In some areas, there may be seemingly conflicting positions for example in the ledger market. We believe whilst the market is still small there is plenty of room for growth and specialization as networks evolve and actual usage becomes apparent. And because the market is still comparatively early, some projects will execute faster than others and begin to win markets the tracker will literally track that development.
These are strategic and long-term positions and we will apply an internal weighting which we will periodically review.. Because we are deploying our own capital and not that of third-party investors, we have the luxury of evolving this model as the market matures, something we intend to open and share with the ecosystem and may over time productise.
Opening our advisory practice to the wider ecosystem
We can’t influence networks where we aren’t an early advisor or investor in the same way as those we have advised over several years and/or where we hold a board seat. But it is our intention to begin an open dialogue with projects and communities we believe are building crucial protocols and technologies to see if we can support them through our advisory practice to address their unique challenges.
Because The Tracker will include projects both with and without our advisory side by side we will endeavour to make a clear distinction between projects in which we are an official advisor in the Portfolio Section of our website. We intend to be long term holders and supporters of the projects in the tracker. Will we be regularly assessing the market and network to inform the selection criteria and any changes that need to be made. As always with our work, we will do this in a transparent and open way.
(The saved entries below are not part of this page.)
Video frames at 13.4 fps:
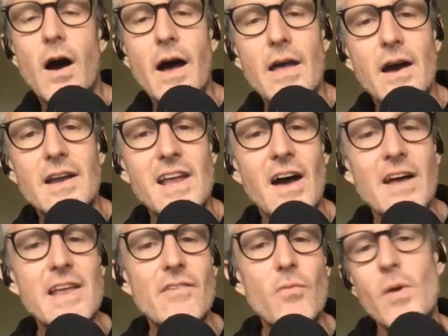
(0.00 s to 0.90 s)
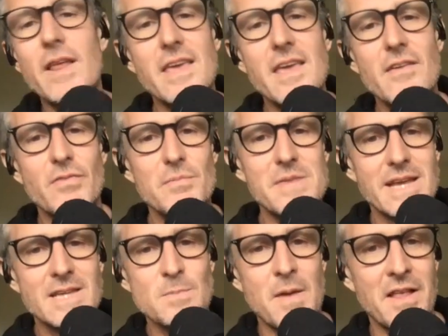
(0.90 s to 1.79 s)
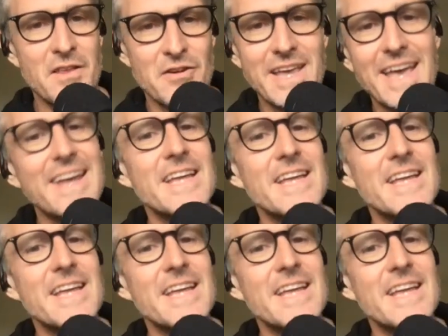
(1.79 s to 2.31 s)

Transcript: I, I, I never want to hear from the expeller again.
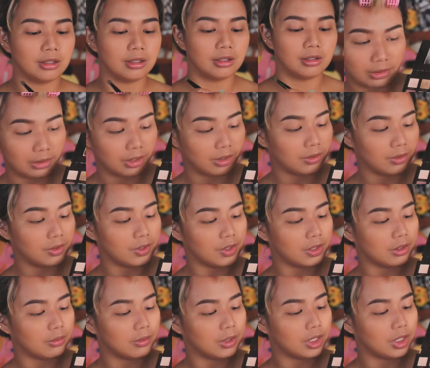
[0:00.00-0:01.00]
So we're going to
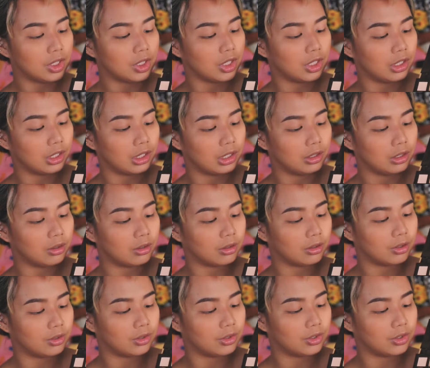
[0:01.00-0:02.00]
start with the shade
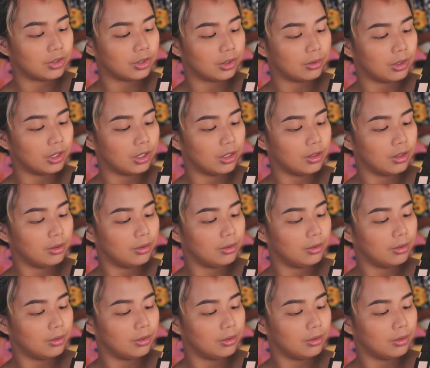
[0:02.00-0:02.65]
Orange Soda.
All projects listed in The Convergence Tracker will have the opportunity to work with us to be directly integrated into The Stack both technically and operationally so they can collaborate with its protocols and ecosystem of corporations, developers and academic communities. They will also have the opportunity to leverage the venture platform we have developed over the past five years through our advisory practice which includes a range of services required for a web3 network including crypto-economics and governance, corporate customer acquisition, developer relations, and community building. We hope over time the value of being listed in The Tracker becomes not just a point of pride but a powerful way to grow the network.
Over the coming months, we intend to provide a more detailed analysis of the protocols, networks, and products in The Tracker with recommendations about how we think it can be improved. Something we hope leads us to work more closely with the teams behind the tech through our advisory practice.
Equally, we will begin to open up how we measure ‘network health’ to help educate the market in how to understand the real fundamentals of understanding price both generically and specific the networks featured in The Tracker.
As ever we continue to do this with you out in the open.
This article is for information purposes only and does not constitute investment advice. This article does not amount to an invitation or inducement to buy or sell an investment nor does it solicit any such offer or invitation in any jurisdiction.
In all cases, readers should conduct their own investigation and analysis of the data in the article. All statements of opinion and/or belief contained in this article and all views expressed and all projections, forecasts or statements relating to expectations regarding future events represent Outlier Ventures Operation Limited own assessment and interpretation of information available as at the date of this article.
No responsibility or liability is accepted by Outlier Ventures Operations Limited or Sapia Partners LLP for reliance on the contents of this article.
Outlier Ventures is an Appointed Representative of Sapia Partners LLP, a firm authorised and regulated by the Financial Conduct Authority (FCA).